Well, I guess, to any Chief Justice who can so cavalierly disregard the Constitution upon which she is meant to base her rulings, dismissing the opinion of the majority of the herd she has solemnly sworn to faithfully serve must come easy. When one is so convinced one is right, it must be a simple matter to justify the illicit means for the self-evidently correct ends. Clearly, the possibility that those tens of millions, who disagree profoundly with homosexual conduct, and its judicial promotion, might be right has never entered Maggie’s concrete skull.

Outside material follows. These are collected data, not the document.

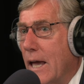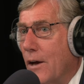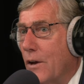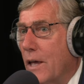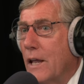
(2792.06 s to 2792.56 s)

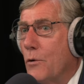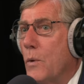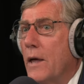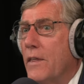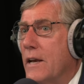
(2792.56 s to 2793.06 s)
County yeah. in a
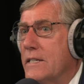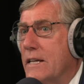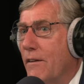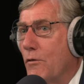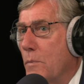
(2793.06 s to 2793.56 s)
way that
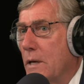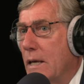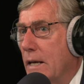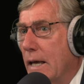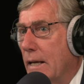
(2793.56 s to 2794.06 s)
it's never been
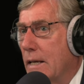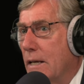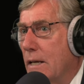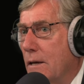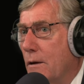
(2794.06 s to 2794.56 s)

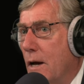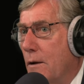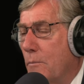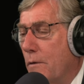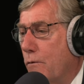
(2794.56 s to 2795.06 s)
connected mm-hmm.
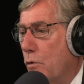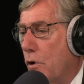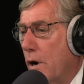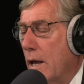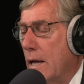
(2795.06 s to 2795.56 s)
uh,
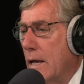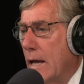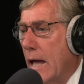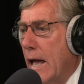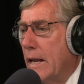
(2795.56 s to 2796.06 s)
before.
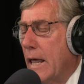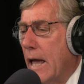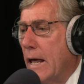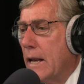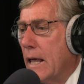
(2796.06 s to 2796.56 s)
And,
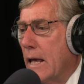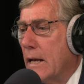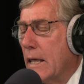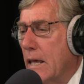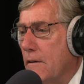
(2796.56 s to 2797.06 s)
and
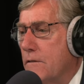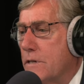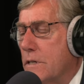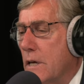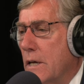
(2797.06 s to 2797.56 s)
it
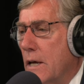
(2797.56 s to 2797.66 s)
gives...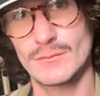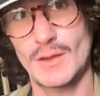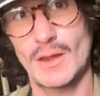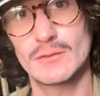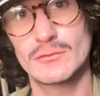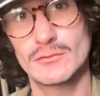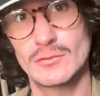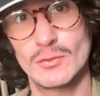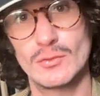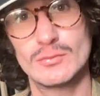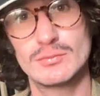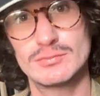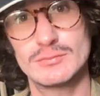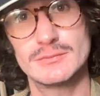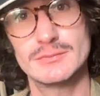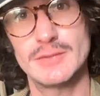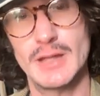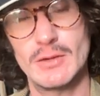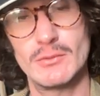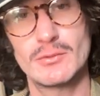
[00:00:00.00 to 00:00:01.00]
so
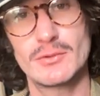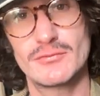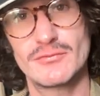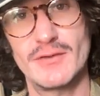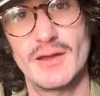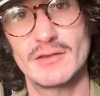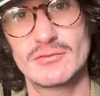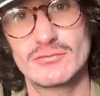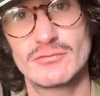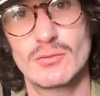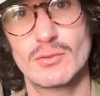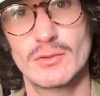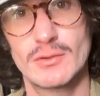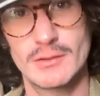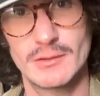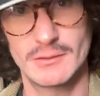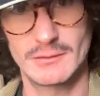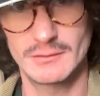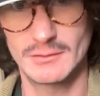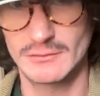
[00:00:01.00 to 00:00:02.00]
now we're fast forwarding to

Incidentally, via positive synchronicity, I noticed Mark Steyn has re-posted an Aug 2003 article dealing with the same intolerance of dissent afflicting our tolerance-demanding elites:
Thirty years ago, in the early days of gay liberation, most of us assumed we were being asked to live and let live. But, throughout the Western world, “tolerance” has become remarkably intolerant, and “diversity” demands ruthless conformity. In New Zealand, an appeals court upheld a nationwide ban on importing a Christian video Gay Rights/Special Rights: Inside The Homosexual Agenda. In Saskatchewan, The Saskatoon Star-Phoenix was fined by the Human Rights Commission for publishing an advertisement quoting Biblical passages on homosexuality. Fining publishers of the Bible surely can’t be far off.
The coerciveness of the most “liberal” cultures in the western world is not a pretty sight.
Whatever happened to “live and let live”? If I can live with the occasional rustle from the undergrowth as I’m strolling through a condom-strewn park or a come-hither look from George Michael in the men’s room, why can’t gays live with the occasional expression of disapproval? Christian opponents of gay marriage oppose gay marriage, they don’t oppose the right of gays to advocate it. But increasingly gays oppose the right of Christians to advocate their beliefs. Gay activists have figured that, instead of trying to persuade people to change their opinions, it’s easier just to get them banned.
As Rodney King, celebrated black victim of the LAPD, once plaintively said, “Why can’t we all just get along?” But, if that’s not possible, why can’t we all just not get along? What’s so bad about disagreement that it needs to be turned into a crime?
What indeed?
I implore you to read both articles and e-mail them to everyone you know. To me, it seems that far too many people, who would be natural allies against these political/judicial machinations in favor of a cause few seriously support, are hopelessly misinformed. We who see what’s going on are duty-bound to at least try and alert those who don’t.
I leave you with Warren’s summation:
We are living in a dark time, in which we see the laws that bind our civilization together arbitrarily overthrown by judicial fiat, with no comprehension and verily, no interest in what the destructive consequences will be for our families and society at large. I am more and more convinced that we must drop the pretence that these judges are fulfilling a legitimate mandate. They are the deadly enemies of all we hold dear.